Early in the book, the author explores the recurring theme that men are often competitive and obsessed with sexual performance, and are devastated when it is lost. Women, on the other hand, seek sexual gratification but may desire intimacy even more. The myth of Viagra is that although the former issues may be resolved even in young men, the latter has less to do with pharmacology than with personality, insight and communication skills between couples.

Soon after the release of Viagra in 1998, it became obvious that the drug was effective for erectile dysfunction in a large percentage of men. Yet this blockbuster drug could not fix every unmet sexual need. With each sale, sexual expectations were heightened. As evidence, the author quotes statistics both encouraging and dismaying to the pharmaceutical industry. Millions of men fail to seek medical attention for erectile dysfunction, while others do not refill prescriptions for Viagra even when the drug is effective. This book points the finger at causes ranging from unrealistic expectations and drug failure, to inappropriate use and partner issues.

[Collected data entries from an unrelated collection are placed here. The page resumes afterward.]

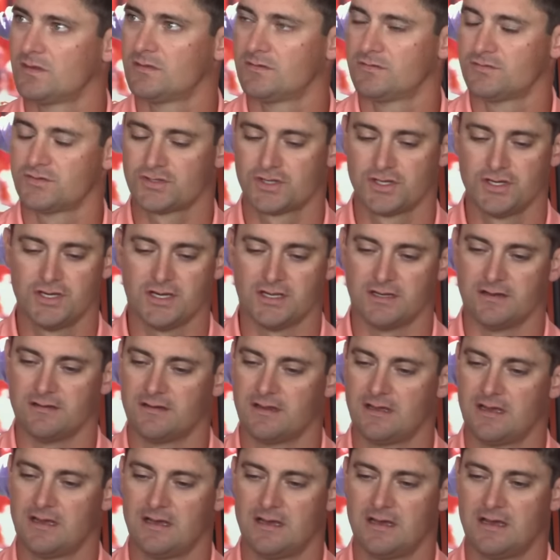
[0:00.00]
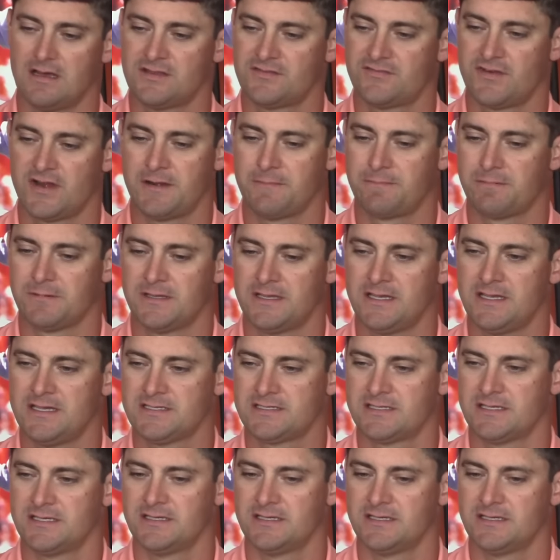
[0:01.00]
It's good. Uh, I was very pleased.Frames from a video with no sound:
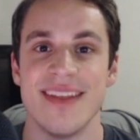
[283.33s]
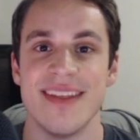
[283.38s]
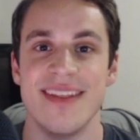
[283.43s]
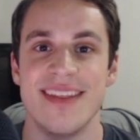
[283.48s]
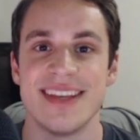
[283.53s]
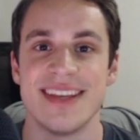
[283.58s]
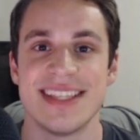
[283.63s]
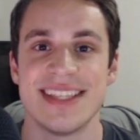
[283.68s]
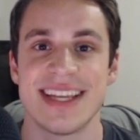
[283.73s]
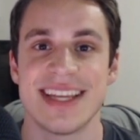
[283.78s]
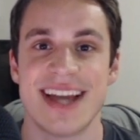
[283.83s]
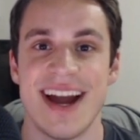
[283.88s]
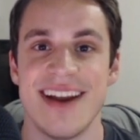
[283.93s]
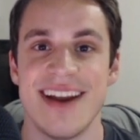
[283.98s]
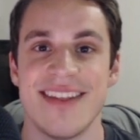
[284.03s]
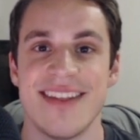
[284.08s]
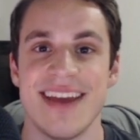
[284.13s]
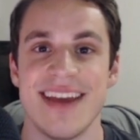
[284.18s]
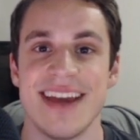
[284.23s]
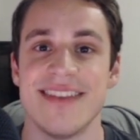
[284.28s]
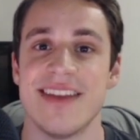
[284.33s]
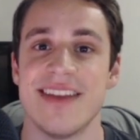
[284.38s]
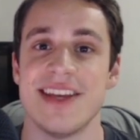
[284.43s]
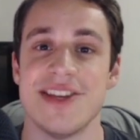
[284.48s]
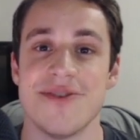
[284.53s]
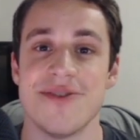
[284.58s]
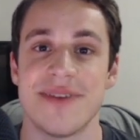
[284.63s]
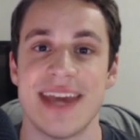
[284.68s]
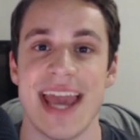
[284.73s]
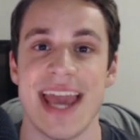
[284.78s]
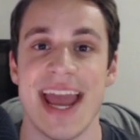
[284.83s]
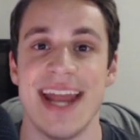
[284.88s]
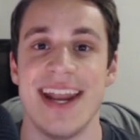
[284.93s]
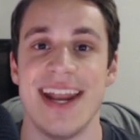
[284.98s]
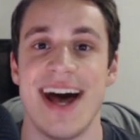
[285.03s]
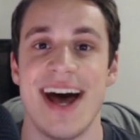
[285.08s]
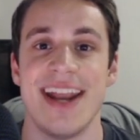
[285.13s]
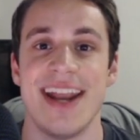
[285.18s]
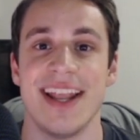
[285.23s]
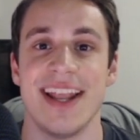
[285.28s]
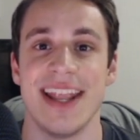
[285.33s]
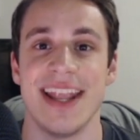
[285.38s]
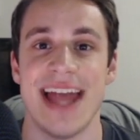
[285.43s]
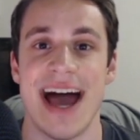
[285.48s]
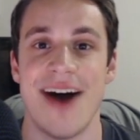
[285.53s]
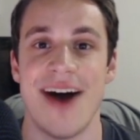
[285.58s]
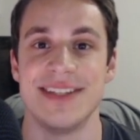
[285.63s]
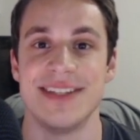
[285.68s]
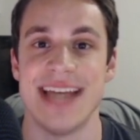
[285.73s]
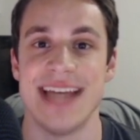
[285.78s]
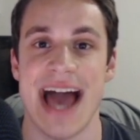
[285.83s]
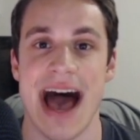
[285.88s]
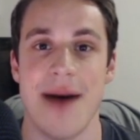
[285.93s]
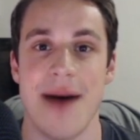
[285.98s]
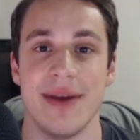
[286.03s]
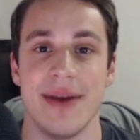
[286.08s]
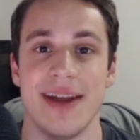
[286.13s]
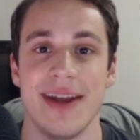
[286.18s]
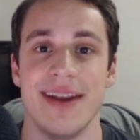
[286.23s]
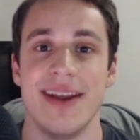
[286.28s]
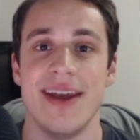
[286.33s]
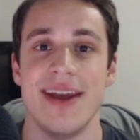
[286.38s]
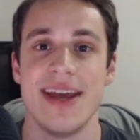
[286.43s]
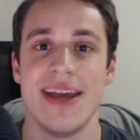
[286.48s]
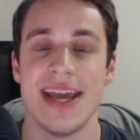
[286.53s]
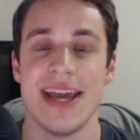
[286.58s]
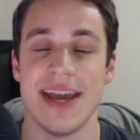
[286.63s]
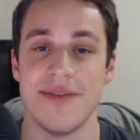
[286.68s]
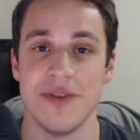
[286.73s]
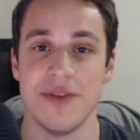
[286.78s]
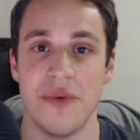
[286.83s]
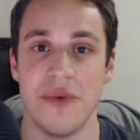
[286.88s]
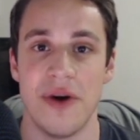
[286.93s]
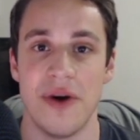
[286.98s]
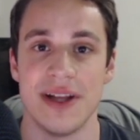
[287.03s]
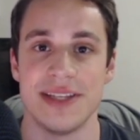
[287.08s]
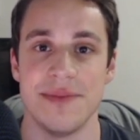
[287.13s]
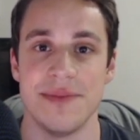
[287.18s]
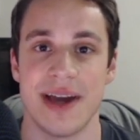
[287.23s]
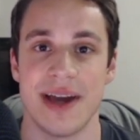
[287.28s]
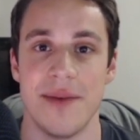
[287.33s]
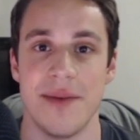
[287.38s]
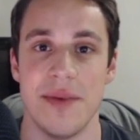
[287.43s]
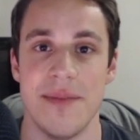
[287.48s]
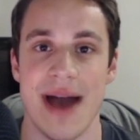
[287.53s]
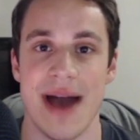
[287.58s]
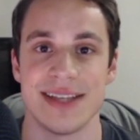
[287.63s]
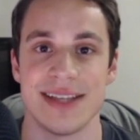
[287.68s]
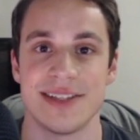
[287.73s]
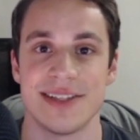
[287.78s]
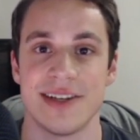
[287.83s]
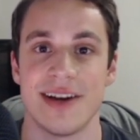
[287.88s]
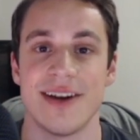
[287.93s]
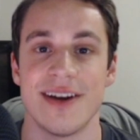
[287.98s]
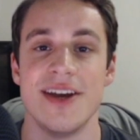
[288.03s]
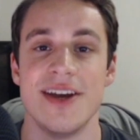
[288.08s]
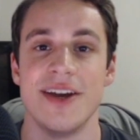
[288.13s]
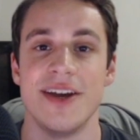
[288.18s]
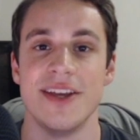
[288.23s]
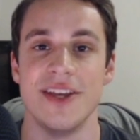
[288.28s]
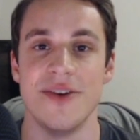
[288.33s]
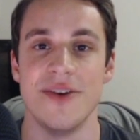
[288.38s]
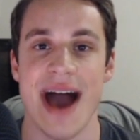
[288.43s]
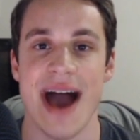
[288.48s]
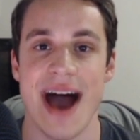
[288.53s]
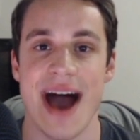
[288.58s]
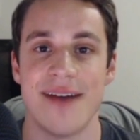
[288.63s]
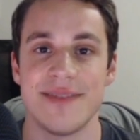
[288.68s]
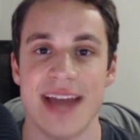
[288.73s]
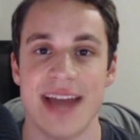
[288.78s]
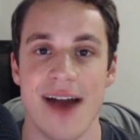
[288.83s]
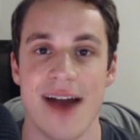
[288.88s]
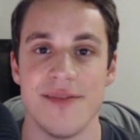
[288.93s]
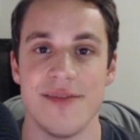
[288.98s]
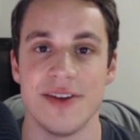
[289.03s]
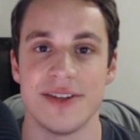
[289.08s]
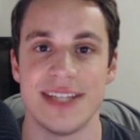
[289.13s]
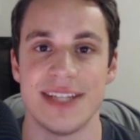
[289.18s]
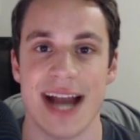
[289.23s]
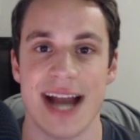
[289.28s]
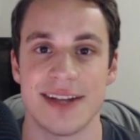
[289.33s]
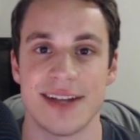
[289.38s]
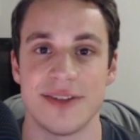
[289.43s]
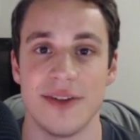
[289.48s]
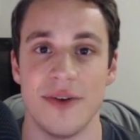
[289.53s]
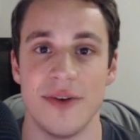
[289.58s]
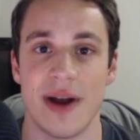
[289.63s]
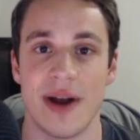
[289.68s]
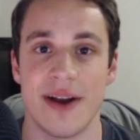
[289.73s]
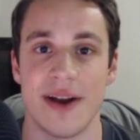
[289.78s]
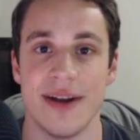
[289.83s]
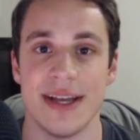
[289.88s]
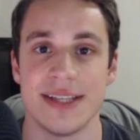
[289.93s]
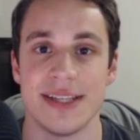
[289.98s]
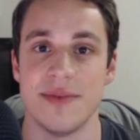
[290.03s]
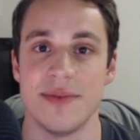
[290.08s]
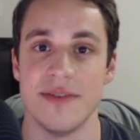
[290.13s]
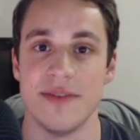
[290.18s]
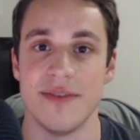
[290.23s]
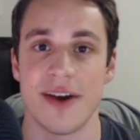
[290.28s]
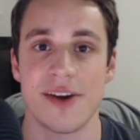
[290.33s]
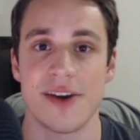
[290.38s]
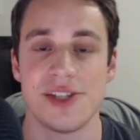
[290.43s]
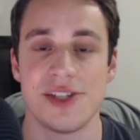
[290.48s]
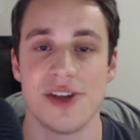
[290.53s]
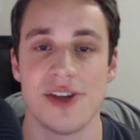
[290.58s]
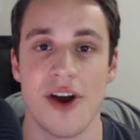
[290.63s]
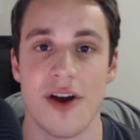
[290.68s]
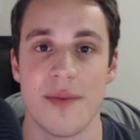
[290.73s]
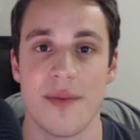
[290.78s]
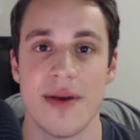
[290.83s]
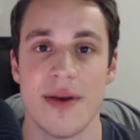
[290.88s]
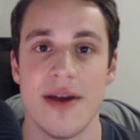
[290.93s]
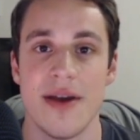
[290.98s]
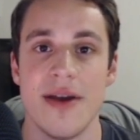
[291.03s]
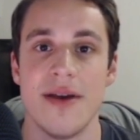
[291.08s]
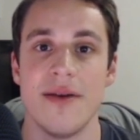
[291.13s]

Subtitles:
This is the kind of thing that you cannot allow to happen if you want to become a master. You have to have your tactical awareness be very sharp.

As a guide for men and women, the book succeeds on several levels. Case histories, while intriguing and informative, also assuage many men's egos by eassuring them that they are not alone. The book also provides insight into the male sexual brain that go beyond articles in traditional women's magazines. For men, the drive to engage in sexual intercourse can be overpowering, but many men (at least those seeking medical care) truly want to please their sexual partner, in contrast to the stereotypical uncaring, self-indulgent male. For those of us who need reminding the book offers tidbits of practical advice highlighted.

Morgentaler chooses not to delve into detailed discussions of female sexual behavior and physiology, androgen deficiency of the aging male, hormone replacement, preventive medicine or risk factors for erectile dysfunction. This may be fortunate because our scientific knowledge in these areas is woefully inadequate.

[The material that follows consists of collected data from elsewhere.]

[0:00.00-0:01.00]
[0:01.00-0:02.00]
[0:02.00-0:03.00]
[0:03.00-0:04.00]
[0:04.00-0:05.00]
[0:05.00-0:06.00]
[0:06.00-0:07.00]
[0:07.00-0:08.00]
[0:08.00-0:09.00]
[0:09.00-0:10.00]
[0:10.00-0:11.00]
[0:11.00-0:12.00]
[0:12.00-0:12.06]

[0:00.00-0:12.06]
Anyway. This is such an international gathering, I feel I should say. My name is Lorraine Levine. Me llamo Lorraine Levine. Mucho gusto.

The Myth of Viagra is not a 'how-to' sex guide or an encyclopedia of sexual disorders. For example, nowhere in the book is there a warning that erectile dysfunction could be a harbinger of future cardiovascular disease. This is unfortunate: any text on erectile dysfunction should include this discussion for patients and health-care professionals, as up to 15% of men have an undiagnosed medical condition. This caveat highlights the potential pitfalls of Internet prescriptions without a doctor's care.

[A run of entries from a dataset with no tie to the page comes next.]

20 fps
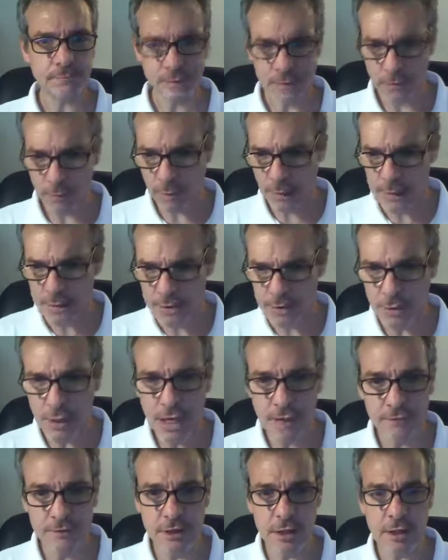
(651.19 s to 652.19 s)
Once you
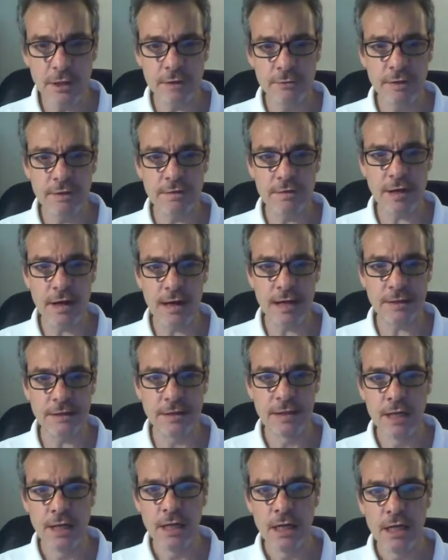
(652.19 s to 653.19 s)
have done with that,
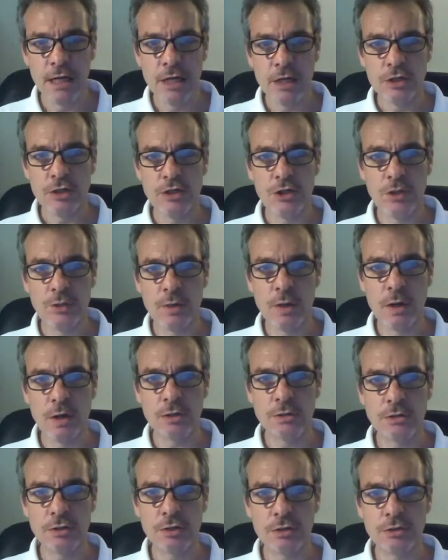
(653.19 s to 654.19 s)
you
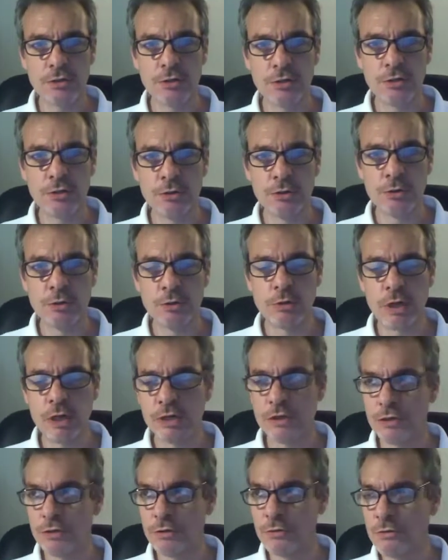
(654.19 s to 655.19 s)
want to
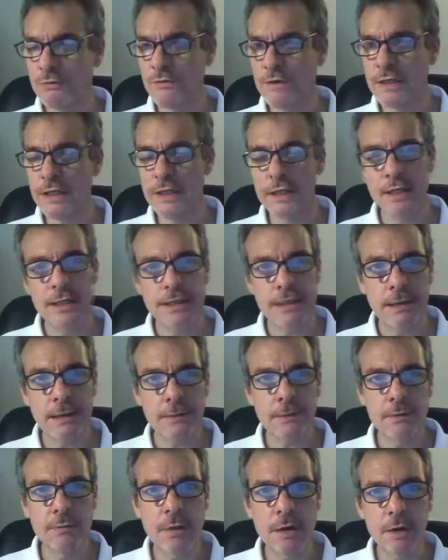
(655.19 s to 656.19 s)
do the
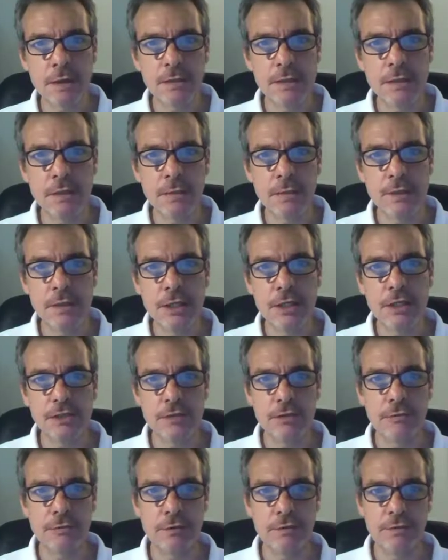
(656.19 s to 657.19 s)
integrated marketing
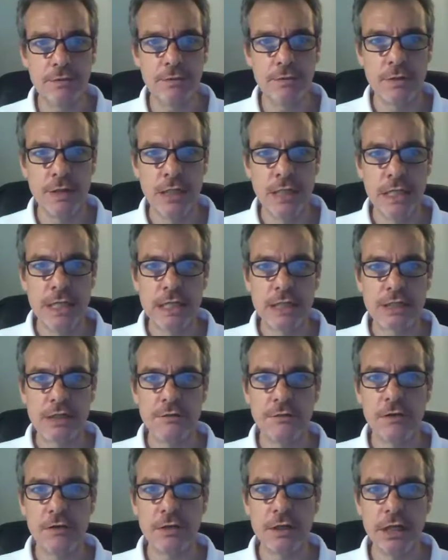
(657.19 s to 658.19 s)
communication review. So
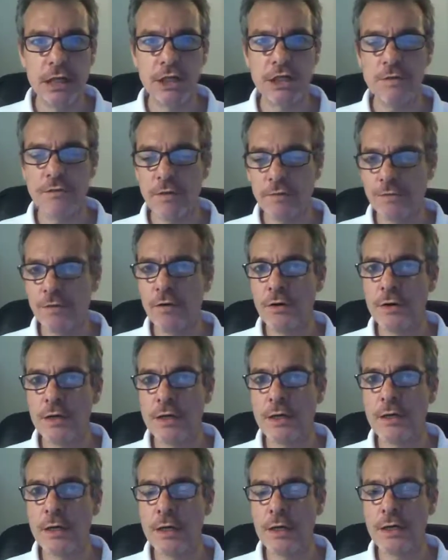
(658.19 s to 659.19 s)
for each of the
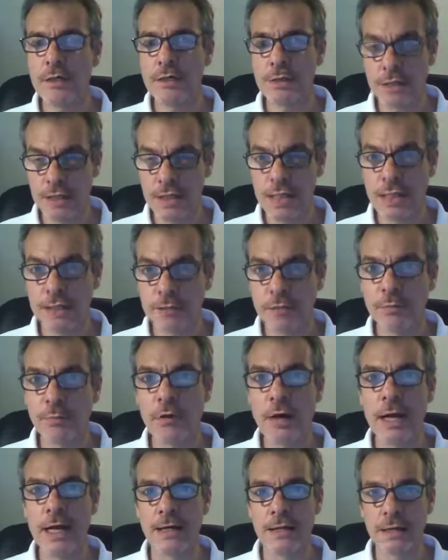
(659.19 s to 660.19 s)
following, the selected
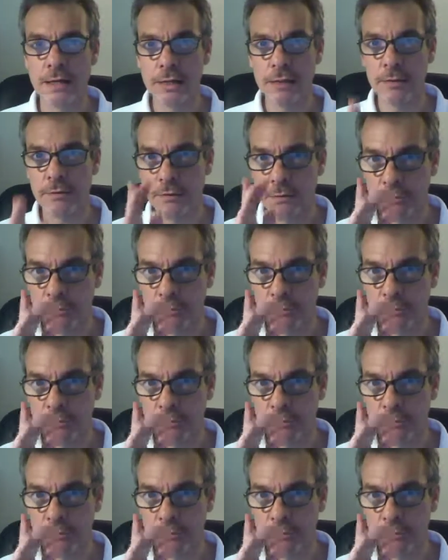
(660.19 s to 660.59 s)
brand, right?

Health-care professionals may feel uneasy reading this book, as they may recognize their own practices of substituting a prescription for listening, giving drugs instead of advice, offering a quick fix for a complex problem. In this regard, many physicians are unwittingly promulgating The Viagra Myth. This book may not tell us something of which we are inherently unaware, but rather something that still needs to be broadcast in these times of multitasking.

Sexual behavior is the most complex of all human behaviors, and is often a barometer of overall health. Psychopathology, cardiovascular disease, metabolic disturbances and cancer can influence penile erection and other sexual functions. Likewise, the symptoms of sexual dysfunction may be symptomatic of greater ills in modern society, such as inadequate coping mechanisms for stress, lack of physical exercise, poor dietary habits and failed interpersonal relationships. Ingestion of a little blue pill may improve performance, but as I was once reminded by a patient, “Ain't no use putting lead in my pencil, Doc, if I ain't got no one to write to.”